アゴースト兄弟社の経営者のアゴーストは実際に兄弟だった。兄が経営を弟が設計を担当しており、サスコシ族の族長の家より立派な屋敷を構えていた。しかしアスクラカン随一の大富豪サンシエラ一族の屋敷よりは小さい、とケツァル少佐は思った。サンシエラ一族はサスコシ系のメスティーソで、今は殆ど白人に近い風貌の人々ばかりだ。”ヴェルデ・シエロ”の自覚がない人も多く、古代の神様を敬っているが、自分達がその末裔であると言う証の”心話”以外に能力を使うことなど毛頭考えていないのだった。アゴースト家は普通の建設会社で、屋敷は立派だが上流階級の匂いはなかった。一代で築き上げた財産を大事に使っている、しかし家族には贅沢させている、そんな感じだ。
ステファン大尉は再び屋敷の周囲の住民からアゴースト家の情報を収集した。ダム建設以降に歳を取った親が亡くなった程度で、特に災難がその家族に襲いかかった気配はなかった。
「チクチャンが犯人だとして、彼等は建設会社には遺恨はないのですかね。」
ステファンが少し気が抜けた感じで言った。ケツァル少佐は屋敷を塀の隙間越しに眺めて、首を傾げた。
「確かに金持ちの家ですけど、土建屋がそのまま大きくなったと言う感じですね。チクチャンはアゴーストを敵と見なしていないのかも知れません。彼等を潰したら、多くの従業員とその家族が路頭に迷います。」
「理性のある復讐者ですか。」
ステファンは、アンゲルス鉱石の社長を呪いで消しても腹心のバルデスがいたな、と思った。アンゲルス鉱石は巨大企業だが、有能な幹部が複数いる。創業者アンゲルスを消しても、誰も困らなかった。それはそれで寂しいな、と彼は思った。
彼の頭の中を読んだかのように、少佐が言った。
「建設大臣を消しても、建設省は機能し続けますからね。」
彼女は溜め息をついた。
「どんな意味を持つのでしょうね、彼等の復讐は?」
「アスルをもう一度盗難現場へ跳ばすことは無理ですか?」
「時間跳躍は難しいのですよ。タイミングが悪ければ、アスルが危険な目に陥ります。」
警備員が爆裂波で襲われたのだ。アスルだって同じ目に遭わされる可能性もあった。それは「過去をちょっと見る」では済まなくなる。
「マハルダやアスルが収集した情報では、若い男女のペアだった様ですね。」
「博物館に現れた人物は修道女の姿をしていたそうです。」
「”幻視”かも知れません。」
「チクチャンは何人いるのでしょう? 一家全員でしょうか?」
少佐はアゴーストの屋敷をもう一度眺め、それからアスクラカンの市役所の建物を民家の群れの向こうに眺めた。
「グラダ・シティに帰りましょう。」
え? とステファンが振り返った。
「他の族長には会わないのですか?」
「チクチャンはグラダ・シティにいると言う気がします。イグレシアス大臣が本当に死ぬかどうか見極めたいでしょうから。」
その時、少佐の携帯が鳴った。彼女が画面を見ると、テオからだった。
「オーラ・・・」
ーーオーラ、少佐! 忙しいかい?
「なんとも言えません。」
ーー大した用事じゃないんだが、ケサダ教授がシショカが動いていると言っていた。
ステファンは少佐がピクリと体を緊張させたのを感じた。少佐がスピーカーにしてくれた。
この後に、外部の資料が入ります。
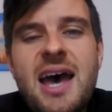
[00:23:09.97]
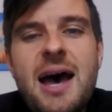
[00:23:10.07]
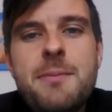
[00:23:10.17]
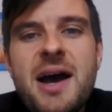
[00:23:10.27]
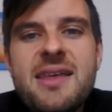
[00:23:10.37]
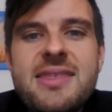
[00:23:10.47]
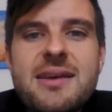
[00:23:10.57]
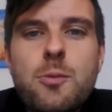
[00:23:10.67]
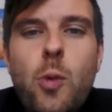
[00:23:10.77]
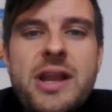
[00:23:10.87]
I
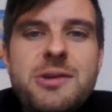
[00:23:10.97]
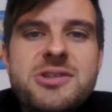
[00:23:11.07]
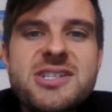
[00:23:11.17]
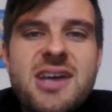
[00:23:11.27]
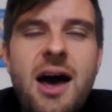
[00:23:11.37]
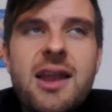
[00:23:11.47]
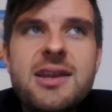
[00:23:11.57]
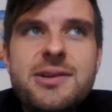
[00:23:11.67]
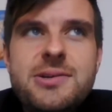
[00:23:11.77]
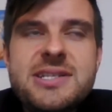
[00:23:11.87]
think when you start
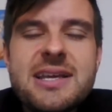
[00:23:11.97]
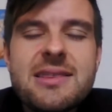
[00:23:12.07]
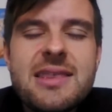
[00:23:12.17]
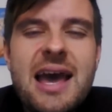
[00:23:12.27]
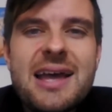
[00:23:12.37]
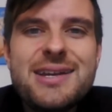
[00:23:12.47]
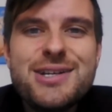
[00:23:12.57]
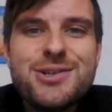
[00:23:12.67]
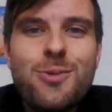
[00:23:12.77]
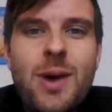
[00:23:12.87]
losing that
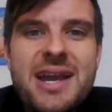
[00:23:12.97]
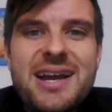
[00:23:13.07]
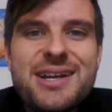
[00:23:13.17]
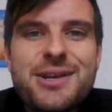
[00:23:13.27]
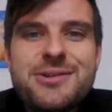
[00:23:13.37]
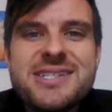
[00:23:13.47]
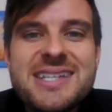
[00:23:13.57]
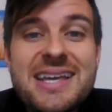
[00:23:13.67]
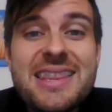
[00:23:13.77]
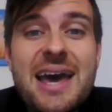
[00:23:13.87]
initial weight and you
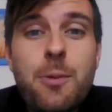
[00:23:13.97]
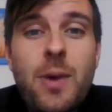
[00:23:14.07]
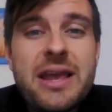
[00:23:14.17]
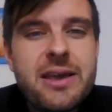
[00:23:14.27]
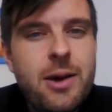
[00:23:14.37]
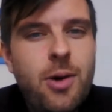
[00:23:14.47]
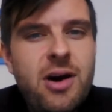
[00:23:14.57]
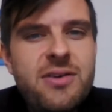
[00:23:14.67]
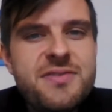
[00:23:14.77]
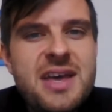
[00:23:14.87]
see that weight go
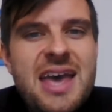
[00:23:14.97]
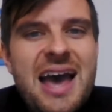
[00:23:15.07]
off,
「シショカが動いている、とケサダが言ったのですか?」
ーースィ。教授は建設省のマスケゴって言ったから、シショカのことだろう?
「ムリリョ博士も動いているのでしょうか?」
ーーそこまでは知らない。教授はシショカが何をしているのかと言うことは知らない様子だった。ただ文化保護担当部が動いていると知って、何か思いついたようだ。
少佐はちょっと考えた。 テオが言い足した。
ーー俺は教授には関係ないことですと言っておいたが・・・
「それは関係あると言っているのと同じでしょう。」
ステファンが思わず口を出した。少佐はちらっと彼を見てから、携帯に注意を戻した。
「ケサダに何か出来ると言うこともないでしょうし、あの方はご家族や友人に直接関係すること以外には動きませんから、放っておいて下さい。」
ーーいいのかい?
「スィ。」
少佐は「今夜帰ります」と言って、電話を終えた。